« Beau comme la rencontre fortuite sur une table de dissection d'une machine à coudre et d'un parapluie » Lautréamont
« L'image est une création pure de l'esprit. Elle ne peut naître d'une comparaison mais du rapprochement de deux réalités plus ou moins éloignées. Plus les rapports des deux réalités seront lointains et justes, plus l'image sera forte. » Reverdy
Il faudra bientôt en sortir mais pour l'instant guère le choix : se laisser porter par les espaces de la ville, leur jeu d'association qui parfois confine au surgissement surréaliste et fait naître de la juxtaposition des éléments les plus opposés une nouvelle réalité. Surgissements, éclairs, ou lucides apparitions de la ville concrète et dés-idéalisée : post démocratique peut-être.

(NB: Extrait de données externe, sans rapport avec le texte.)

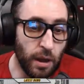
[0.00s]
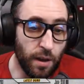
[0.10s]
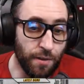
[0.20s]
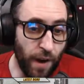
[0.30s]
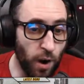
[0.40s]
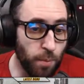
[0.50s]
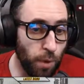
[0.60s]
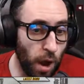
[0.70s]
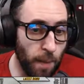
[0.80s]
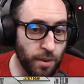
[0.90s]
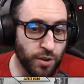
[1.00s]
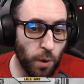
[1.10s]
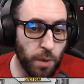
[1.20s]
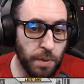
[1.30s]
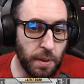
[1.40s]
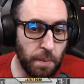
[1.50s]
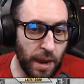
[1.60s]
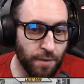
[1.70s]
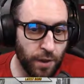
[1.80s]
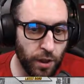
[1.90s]
Vera Brahm is going to be the
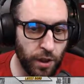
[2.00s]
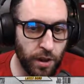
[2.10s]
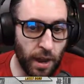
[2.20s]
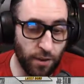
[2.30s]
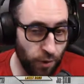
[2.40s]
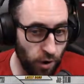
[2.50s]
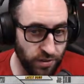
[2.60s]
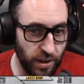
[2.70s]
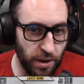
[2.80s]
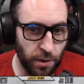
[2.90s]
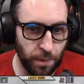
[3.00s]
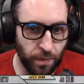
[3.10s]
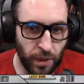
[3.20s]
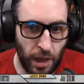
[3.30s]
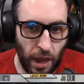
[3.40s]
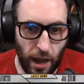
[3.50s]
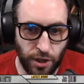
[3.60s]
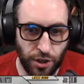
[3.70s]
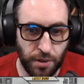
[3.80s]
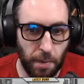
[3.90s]
main villain, as far as I know.
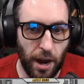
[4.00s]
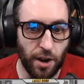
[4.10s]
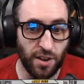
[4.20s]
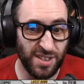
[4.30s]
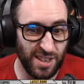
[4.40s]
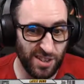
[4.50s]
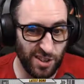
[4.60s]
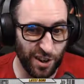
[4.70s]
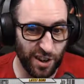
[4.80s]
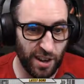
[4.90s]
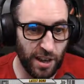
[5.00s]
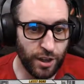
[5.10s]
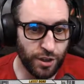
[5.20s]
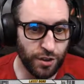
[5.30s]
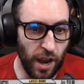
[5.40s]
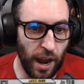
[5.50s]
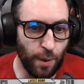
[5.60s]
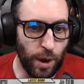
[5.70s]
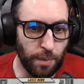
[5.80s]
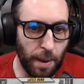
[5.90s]
She's the Monitor's sister. She's a
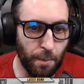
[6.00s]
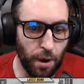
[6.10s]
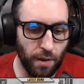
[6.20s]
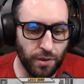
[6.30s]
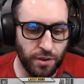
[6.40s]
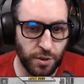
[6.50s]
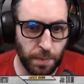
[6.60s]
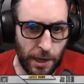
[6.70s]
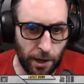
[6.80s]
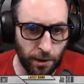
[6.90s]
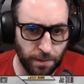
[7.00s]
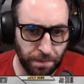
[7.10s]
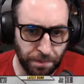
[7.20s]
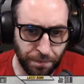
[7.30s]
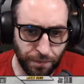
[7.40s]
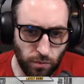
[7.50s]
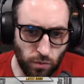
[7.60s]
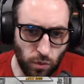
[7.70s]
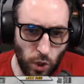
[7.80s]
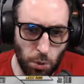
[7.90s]
high-rank member of the Spear,
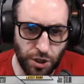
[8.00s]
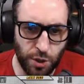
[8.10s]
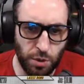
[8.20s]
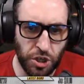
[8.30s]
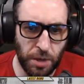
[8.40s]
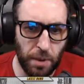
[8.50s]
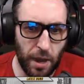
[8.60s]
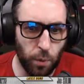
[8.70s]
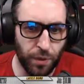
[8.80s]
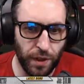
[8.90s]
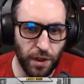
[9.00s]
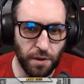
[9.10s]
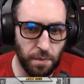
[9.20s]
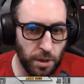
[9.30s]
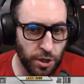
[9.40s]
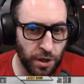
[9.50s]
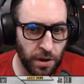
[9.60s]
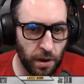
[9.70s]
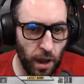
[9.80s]
which is a regime within the Dominion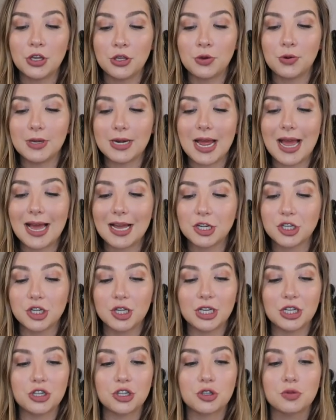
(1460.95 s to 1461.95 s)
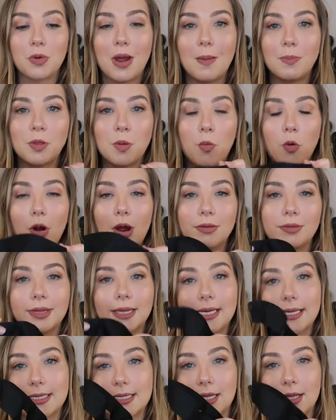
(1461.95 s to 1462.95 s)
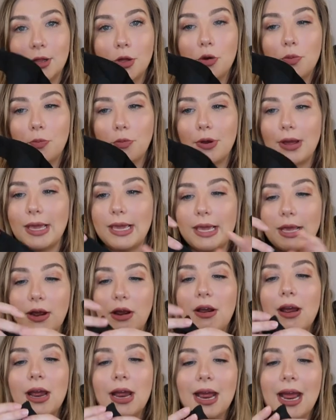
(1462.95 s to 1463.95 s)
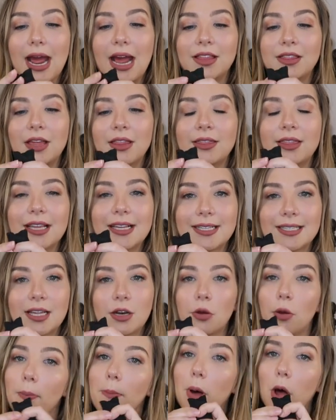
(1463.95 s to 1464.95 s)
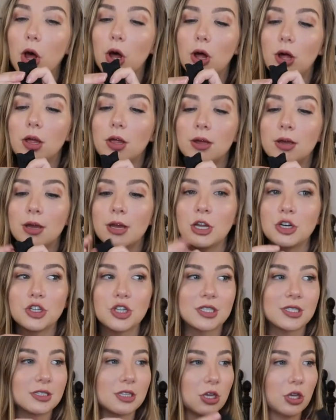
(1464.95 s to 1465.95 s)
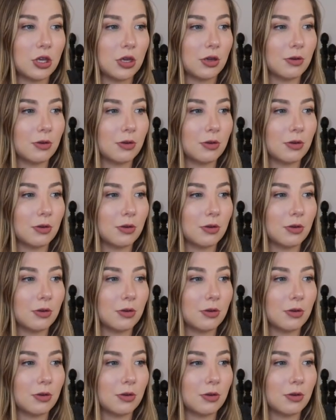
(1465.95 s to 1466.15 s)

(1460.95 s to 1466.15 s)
you can actually just wrap them around this loop right here and then this little ball just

C'est dans le cambouis que le modernisme naît. Dans le cambouis toujours qu'il trouve fin, alternative et contradiction. Dans la boue noire d'un siècle qui peine à s'achever et qui fluidifie encore le mouvement qui en est, aujourd'hui plus encore, l'essence.
Boue ? Mon sang même, mon liquide amniotique, tant ce cambouis a pétri, enlisé et parfois suffoqué, mon histoire familiale. On ne se débarrasse pas facilement de ses histoires là. Alors, naturellement, aller voir le Garage Gosplan construit en 1934 par Konstantin Melnikov.
63 rue Aviamotornaya, Moscou, Russie. Avenue large bordée, comme au travelling, de démonstrations constructivistes. Longues minutes de marche dans le froid.
Usé patiné cabossé, encore épargné par les fièvres patrimoniales qui ici, préfèrent au constructivisme la toute puissance de la pâtisserie stalinienne, le bâtiment est là, délabré, tragique ; presque ruine d'un futur d'hier auquel un monde cependant croit encore (car ce n'est pas parce qu'on délocalise la production mécanique et industrielle que l'on cesse d'y croire). Milles raisons inconnues l'ont désaffecté. Vide. À l'exception d'une enseigne Renault que l'on peut voir en entrant dans la cour mais qui ne semble pas indiquer une quelconque activité.
On dérape sur la glace mélangée à l'huile de vidange. Car le garage subsiste. Mais c'est en face, de l'autre côté de la cour, que le véritable et contemporain garage se trouve. Alignés, des containers aux portes ouvertes ou fermées, font office de bureau, de stockage, d'atelier. Les voitures s'y pressent pour changer, visiblement à moindre coût pneu, échappement, frein... Le garagiste est un centre asiatique affable.
Mécanique, modernité, mouvement.
Le garage de Melnikov a l'une des façades les plus picturale et cinétique qui soit. Les fenêtres du pignon même, évoquent le mouvement, un déséquilibre figé en un instant de grâce ou au contraire une simultanéité des mouvements comme imprimés au béton. Melnikov n'aurait pu imaginé que le mouvement, prendrait et génèrerait ces formes de boîtes métalliques, temporaires presque fragiles qui aujourd'hui font face à son bâtiment, indifférentes.
Le constructivisme a emprunté au futurisme italien sa fascination pour le mouvement, pour le déplacement, pour l'industrie et les machines ; moteurs du progrès social. Ces formes architecturales ou sculpturales l'évoquent ou tentent de l'incarner. C'est dans et par l'industrie que l'art, la ville et l'architecture devaient se réaliser. Mais alors que nombres d'architectures contemporaines miment encore ou tentent de réaliser le modernisme, l'industrie et l'économie du mouvement ont opté pour d'autres formes, sériées légères, efficaces et polyvalentes : boites, tentes, véhicules.
Dans la cour du garage Gosplan, qui sera pour l'occasion notre table de dissection, le face à face de la machine à coudre de Melnikov et du parapluie du garagiste centre asiatique fait naître, plus qu'il ne oppose, l'image sur-réelle d'une urbanité contemporaine non planifiée mais pourtant là.